→ What needs to be done
Give the records below again exactly, and exclude each picture.

Collected data

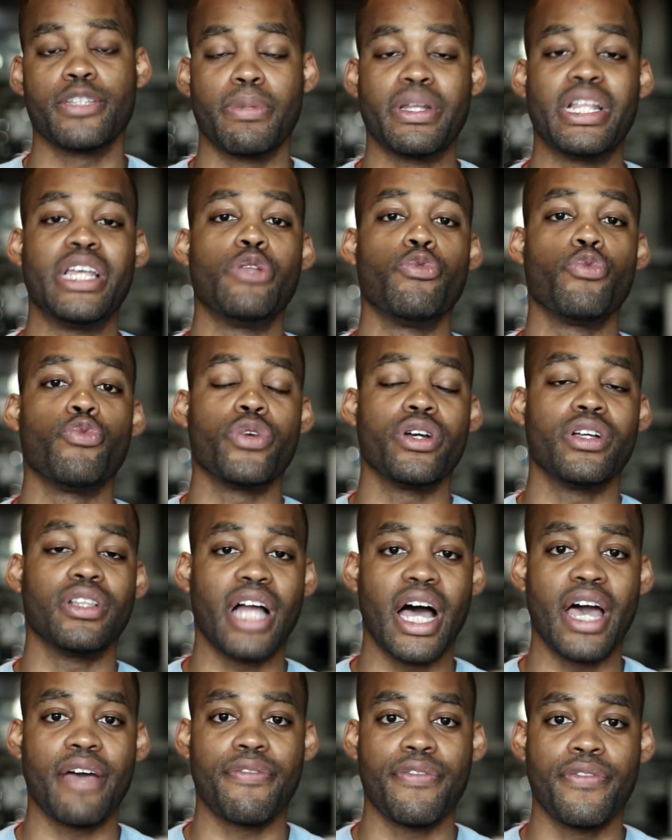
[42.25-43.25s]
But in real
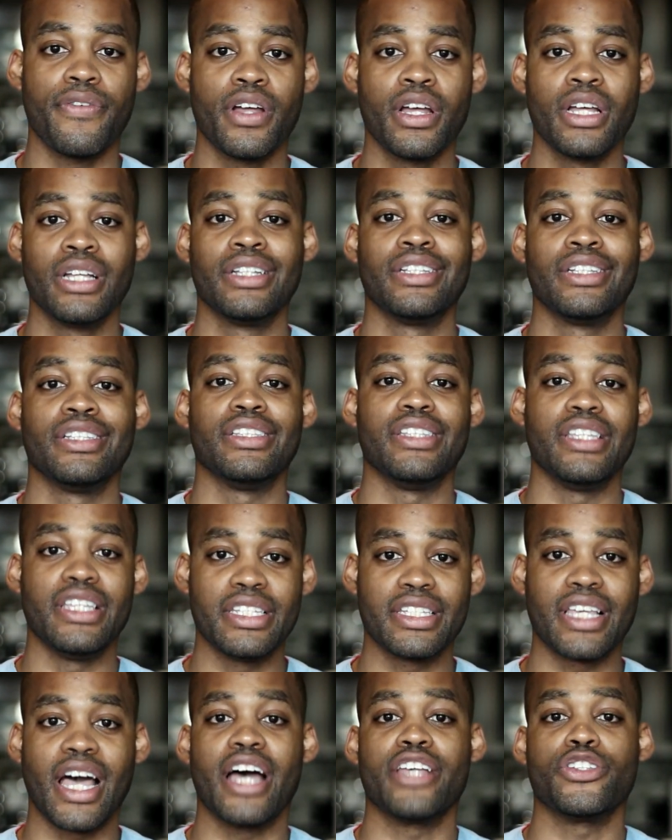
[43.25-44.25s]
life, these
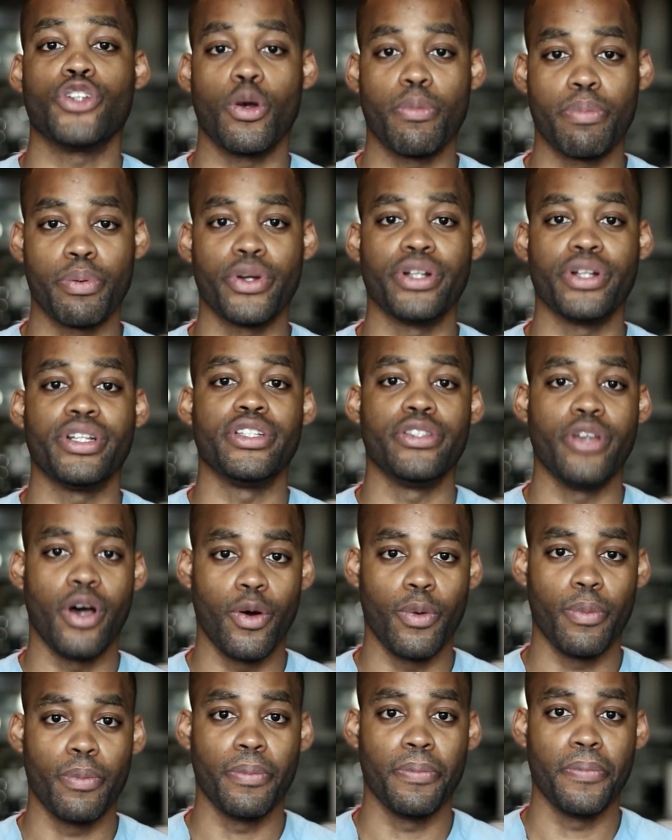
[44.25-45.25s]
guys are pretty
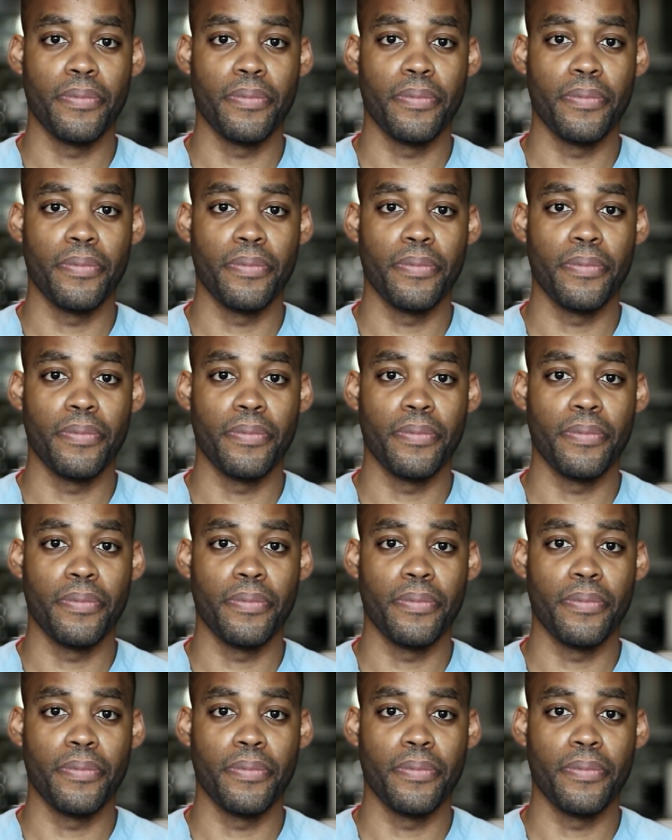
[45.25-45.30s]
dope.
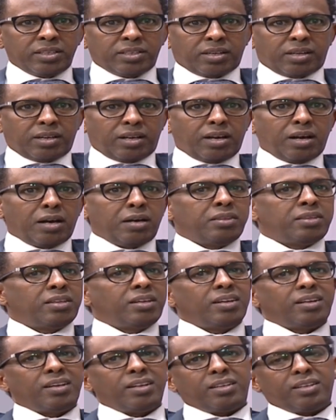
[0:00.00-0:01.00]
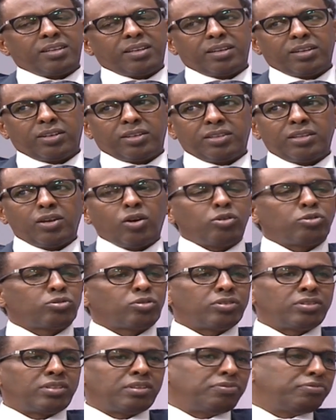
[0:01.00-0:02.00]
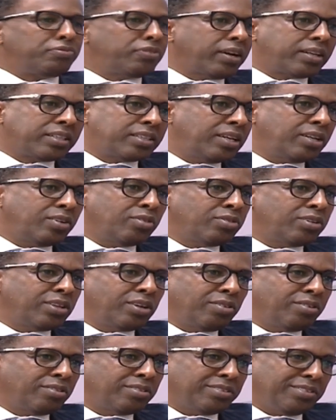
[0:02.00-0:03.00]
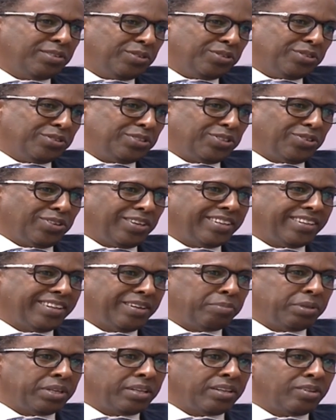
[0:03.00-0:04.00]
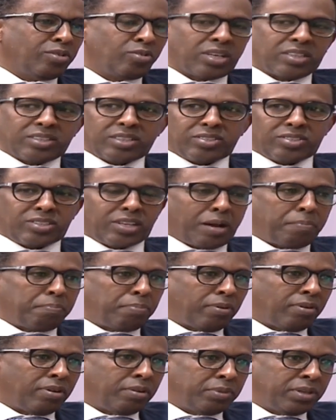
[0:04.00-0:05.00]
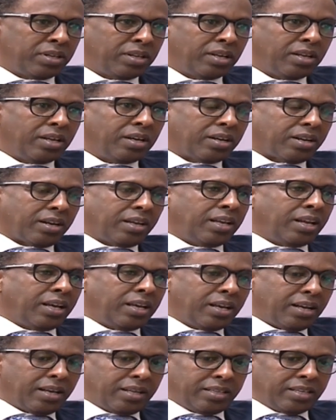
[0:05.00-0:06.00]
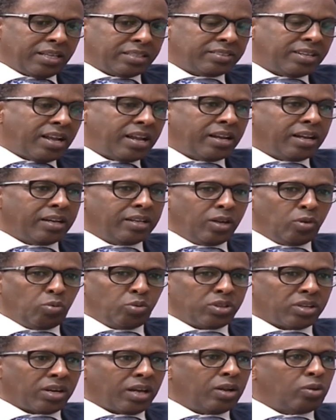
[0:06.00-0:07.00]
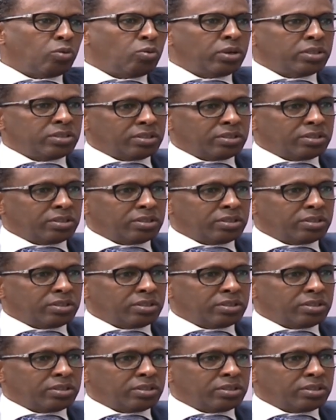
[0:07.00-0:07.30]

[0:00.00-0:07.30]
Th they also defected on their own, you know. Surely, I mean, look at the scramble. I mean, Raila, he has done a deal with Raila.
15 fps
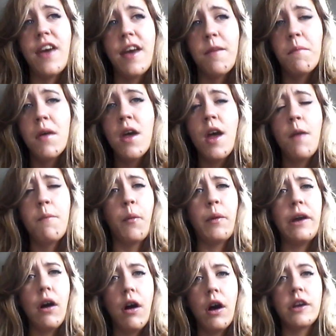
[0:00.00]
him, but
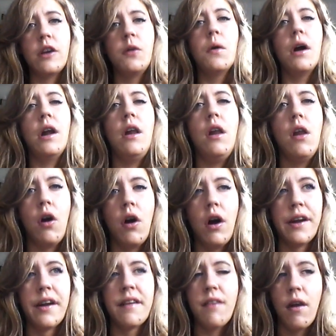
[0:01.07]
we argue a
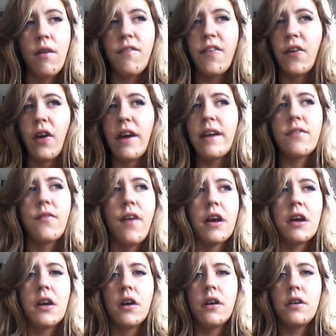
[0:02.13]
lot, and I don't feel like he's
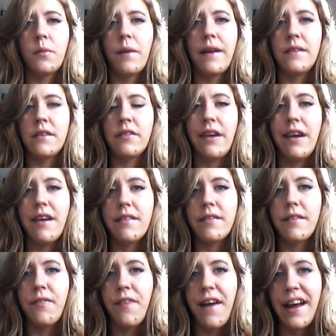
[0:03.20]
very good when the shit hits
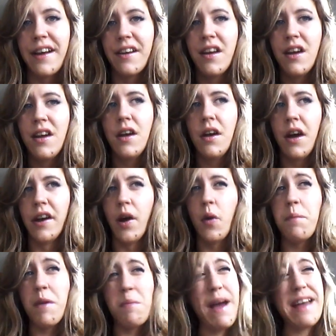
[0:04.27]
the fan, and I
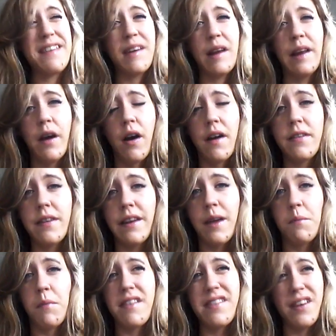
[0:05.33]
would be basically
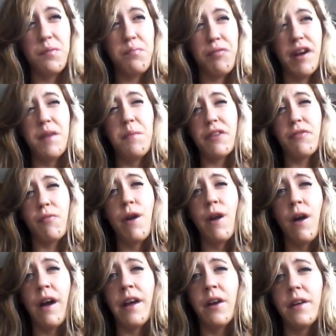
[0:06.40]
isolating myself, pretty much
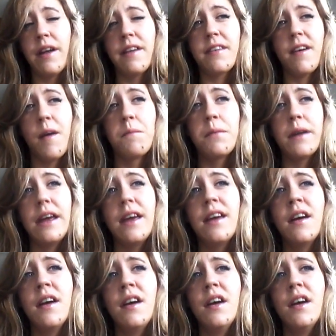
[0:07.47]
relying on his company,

→ Exercise response
[42.25-43.25s]
But in real
[43.25-44.25s]
life, these
[44.25-45.25s]
guys are pretty
[45.25-45.30s]
dope.
[0:00.00-0:01.00]
[0:01.00-0:02.00]
[0:02.00-0:03.00]
[0:03.00-0:04.00]
[0:04.00-0:05.00]
[0:05.00-0:06.00]
[0:06.00-0:07.00]
[0:07.00-0:07.30]

[0:00.00-0:07.30]
Th they also defected on their own, you know. Surely, I mean, look at the scramble. I mean, Raila, he has done a deal with Raila.
15 fps
[0:00.00]
him, but
[0:01.07]
we argue a
[0:02.13]
lot, and I don't feel like he's
[0:03.20]
very good when the shit hits
[0:04.27]
the fan, and I
[0:05.33]
would be basically
[0:06.40]
isolating myself, pretty much
[0:07.47]
relying on his company,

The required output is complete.